Could you tally the lines in the listing below that include the word "frames"? Respond with the total alone.

Source data:
····················
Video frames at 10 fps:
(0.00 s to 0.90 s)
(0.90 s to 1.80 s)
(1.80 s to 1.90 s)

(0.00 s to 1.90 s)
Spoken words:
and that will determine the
····················
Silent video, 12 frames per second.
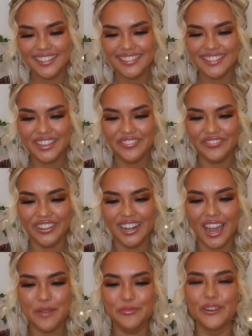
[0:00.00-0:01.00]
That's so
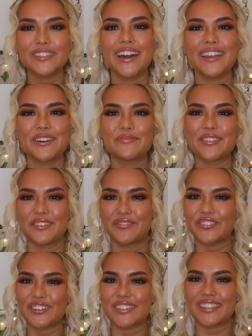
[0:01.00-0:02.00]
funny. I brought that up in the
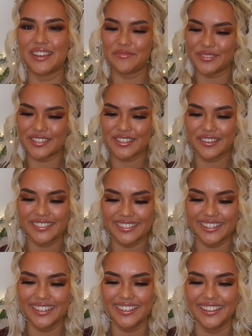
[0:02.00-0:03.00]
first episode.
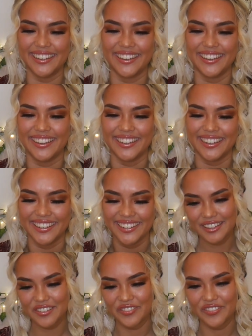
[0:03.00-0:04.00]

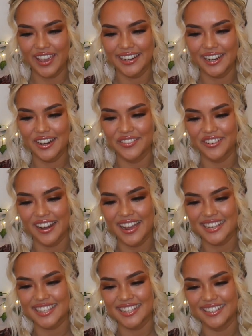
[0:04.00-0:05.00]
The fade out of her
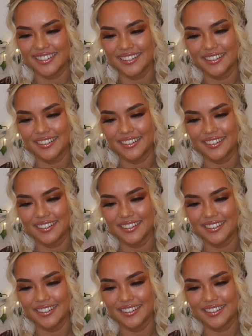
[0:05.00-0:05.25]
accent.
····················
Answer to the problem:
2